Assinale a alternativa que apresenta o princípio segundo o qual o direito penal, por sua natureza fragmentária, só vai aonde seja necessário para a proteção do bem jurídico.
- A)princípio da insignificância
Correta, porque o princípio da insignificância afasta a atuação penal quando a ofensa ao bem jurídico é irrelevante, em linha com a fragmentariedade e a intervenção mínima.
- B)princípio da individualização da pena
Errada, porque a individualização da pena trata da adequação da sanção ao caso concreto e ao condenado, não da necessidade de intervenção do Direito Penal.

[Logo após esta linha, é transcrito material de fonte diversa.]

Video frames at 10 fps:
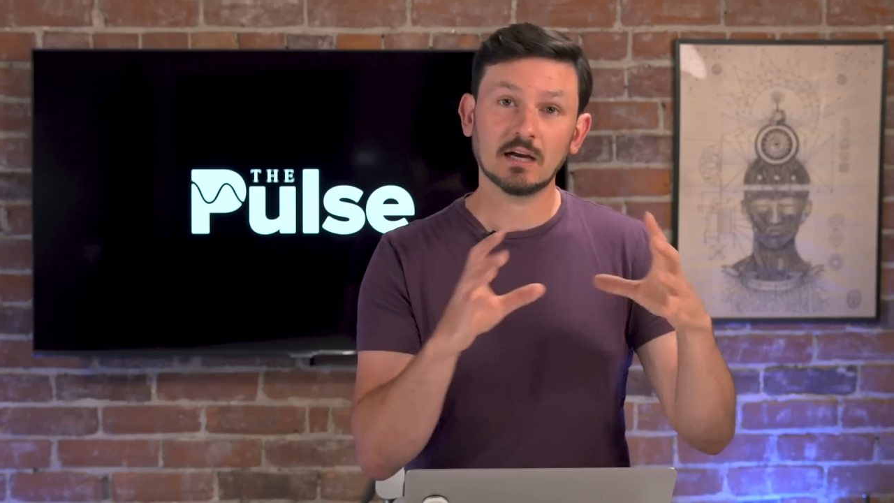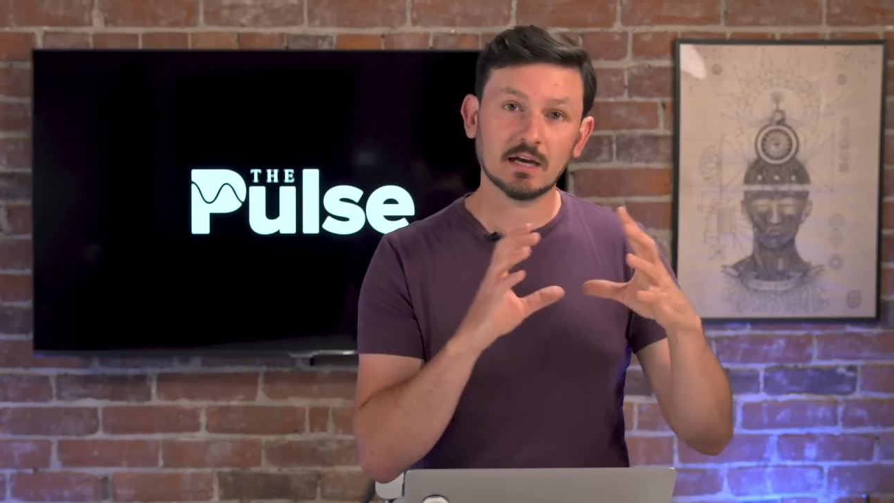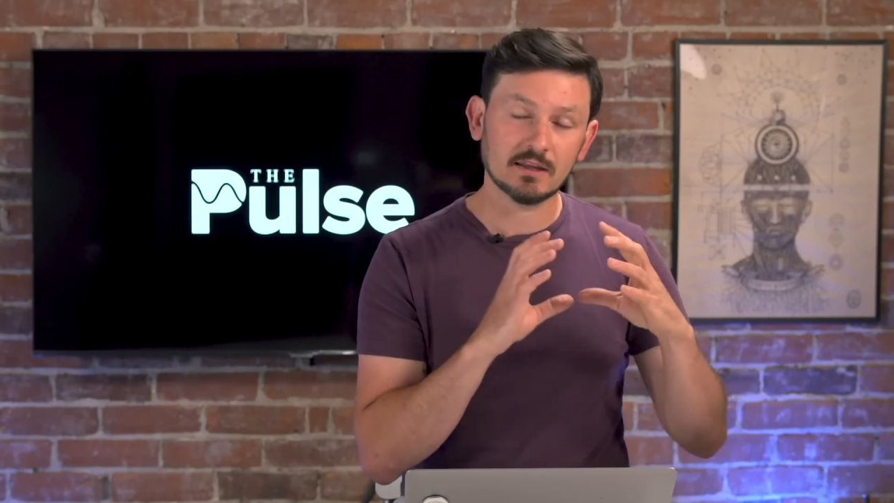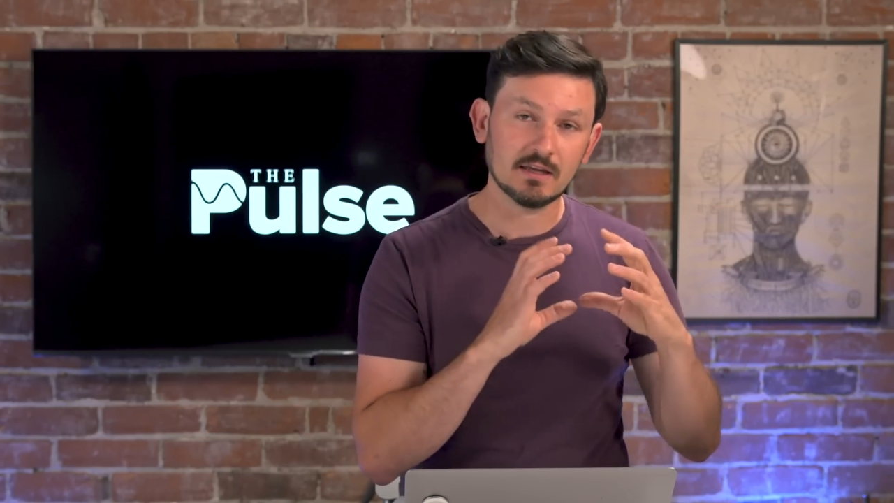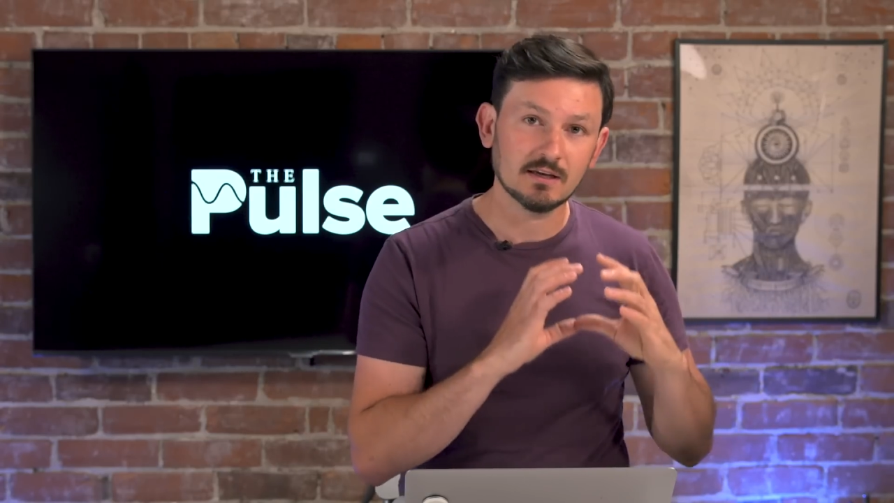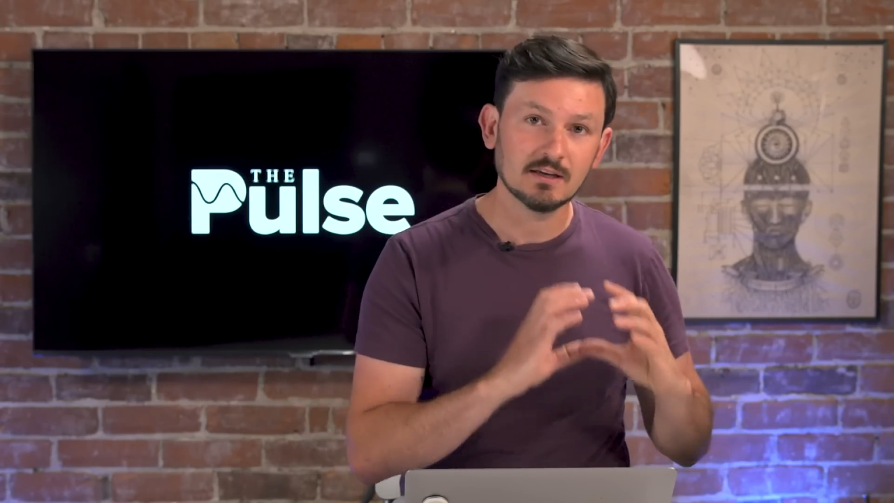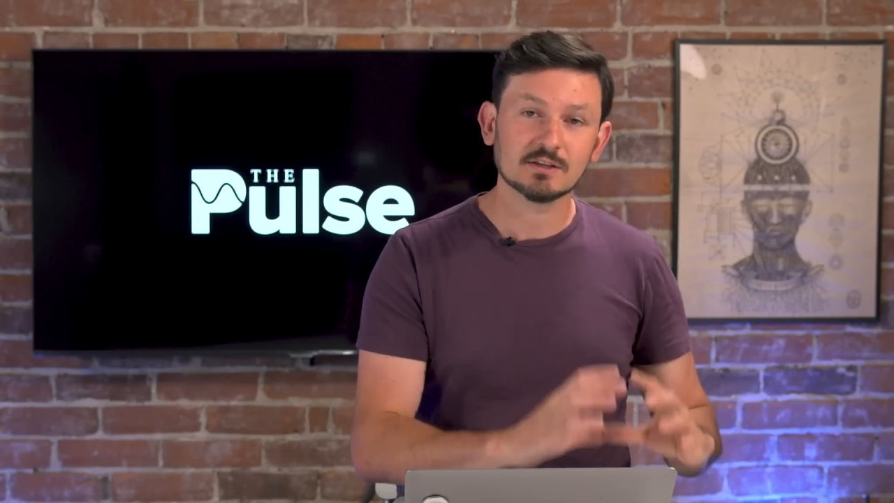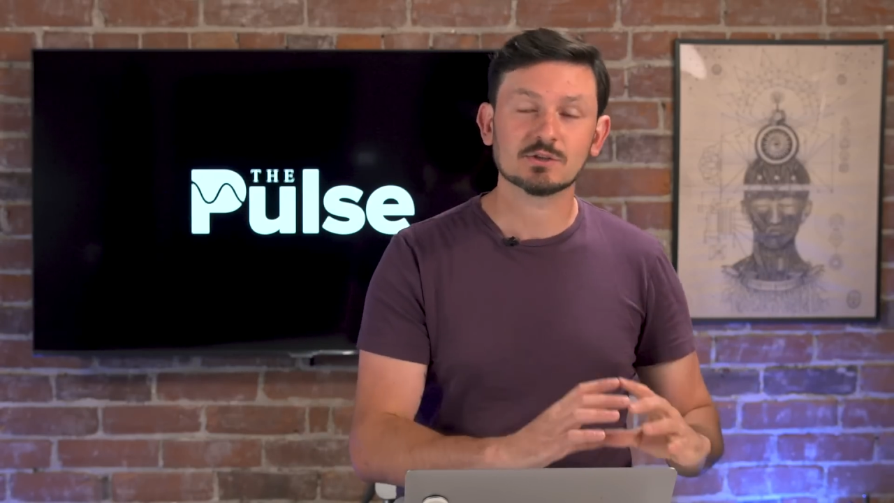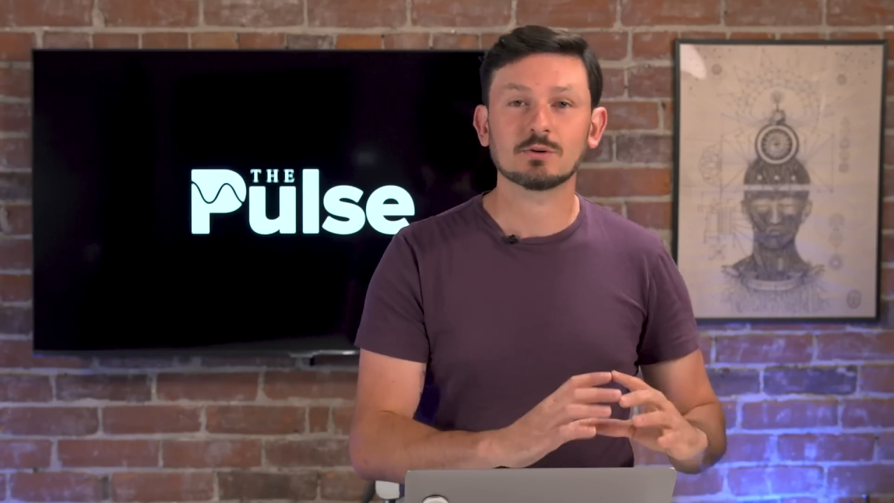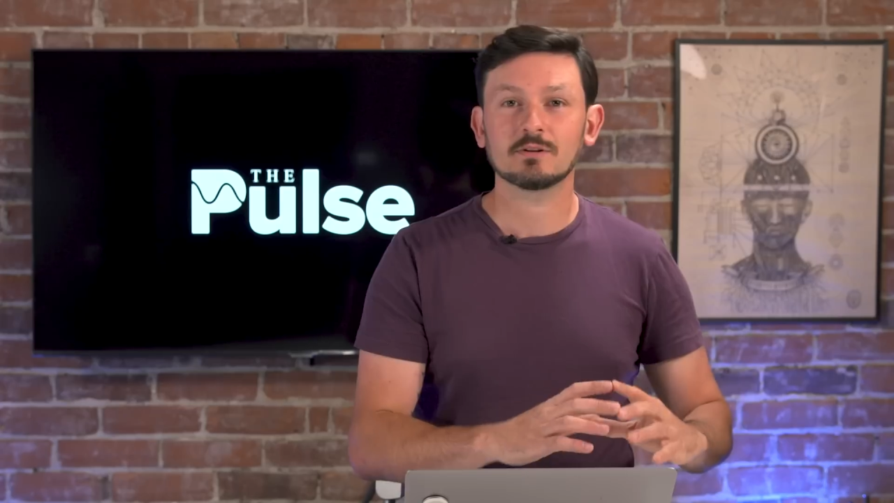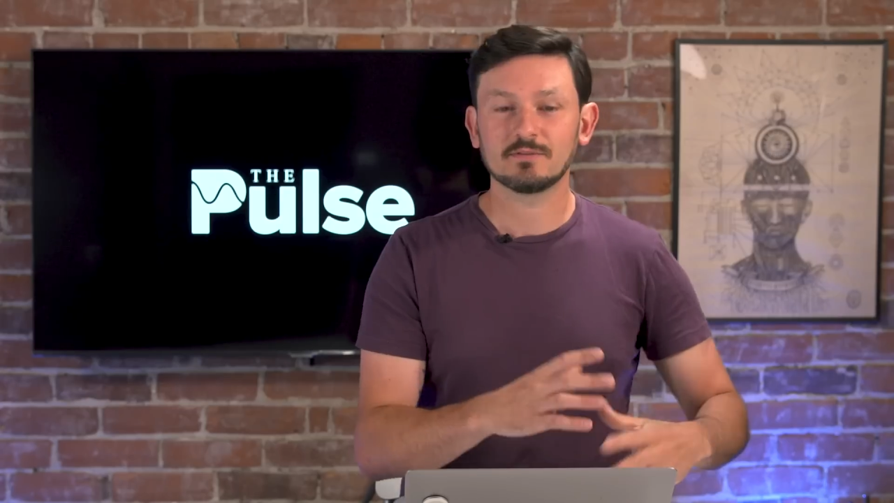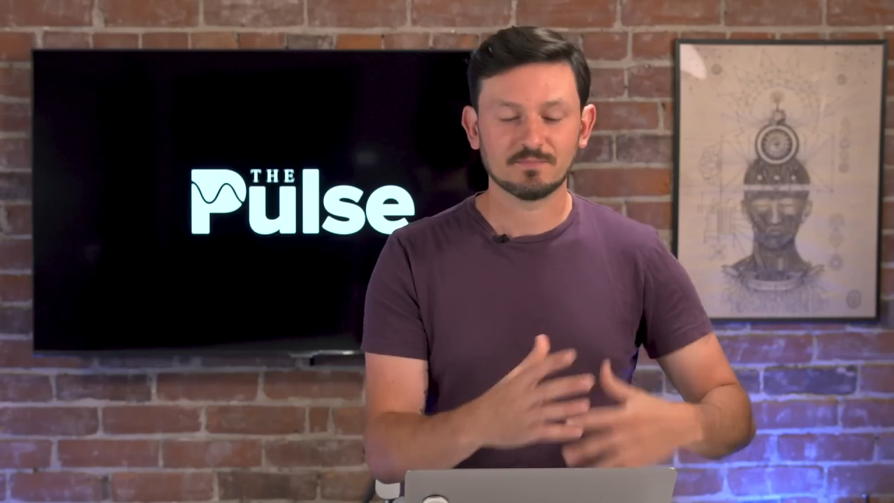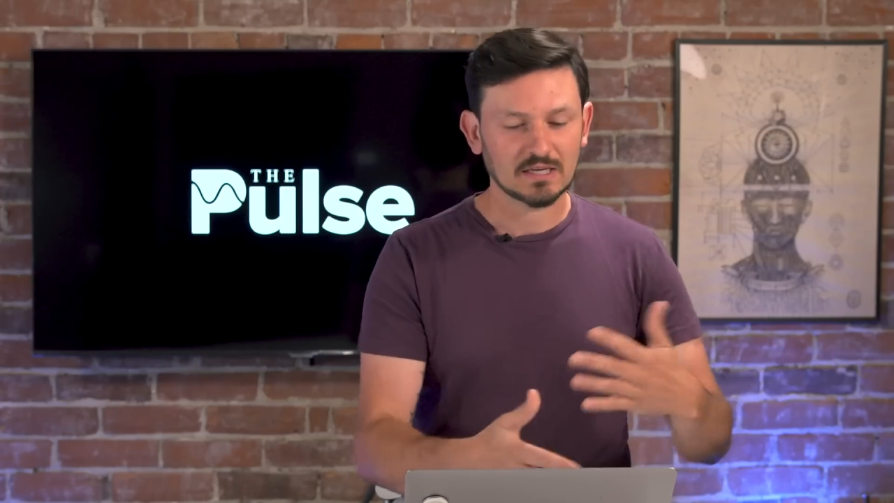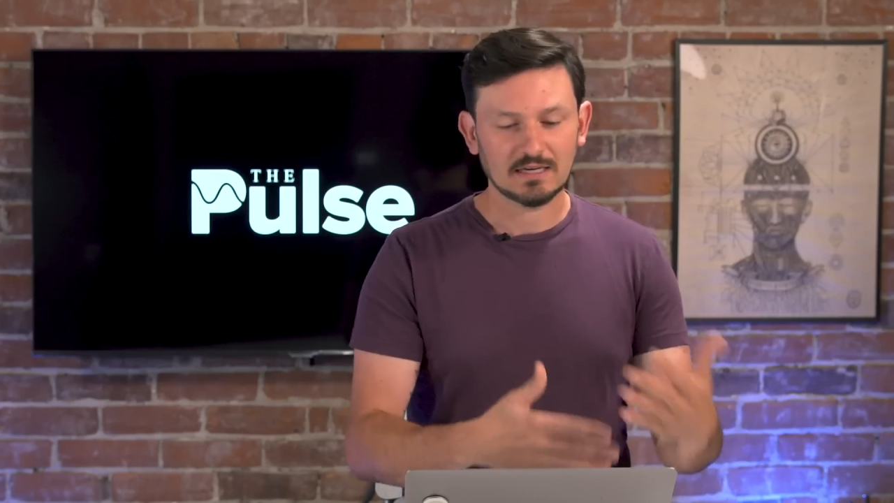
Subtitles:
not the sort of,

- C)princípio da proporcionalidade
Errada, porque a proporcionalidade exige equilíbrio entre conduta e resposta estatal, mas não define, por si só, o critério de atuação fragmentária do Direito Penal.
- D)princípio da responsabilidade pessoal
Errada, porque a responsabilidade pessoal diz respeito à vedação de punição por fato de terceiro, e não ao critério de necessidade de tutela penal.
- E)princípio da limitação das penas
Errada, porque a limitação das penas se relaciona a freios constitucionais à sanção penal, não ao princípio que afasta a incidência do Direito Penal em lesões ínfimas.
Gabarito: A
O enunciado descreve uma ideia clássica do Direito Penal mínimo: o Direito Penal não deve entrar em cena para qualquer bagatela, mas apenas quando a proteção do bem jurídico realmente exigir. Essa lógica aparece muito associada ao princípio da fragmentariedade e da intervenção mínima, que lembram que o Direito Penal é a ultima ratio, ou seja, a última ferramenta do Estado. Dentro desse cenário, o princípio da insignificância funciona como um filtro prático: se a lesão ao bem jurídico for irrelevante, não faz sentido mobilizar a máquina penal. Em outras palavras, o Direito Penal não foi feito para caçar ninharias, e sim para proteger bens jurídicos relevantes contra ofensas minimamente importantes. Por isso, o gabarito é a alternativa A. A doutrina e a jurisprudência do STF e do STJ tratam a insignificância como causa de exclusão da tipicidade material, justamente porque falta relevância suficiente para justificar a atuação penal. Não se pune o que é juridicamente inexpressivo. Já as demais alternativas tratam de outros princípios, mas não traduzem essa ideia de atuação penal só quando necessária para a tutela do bem jurídico. Então, aqui a palavra-chave é: pouca lesão, pouca importância, pouco motivo para o Penal aparecer.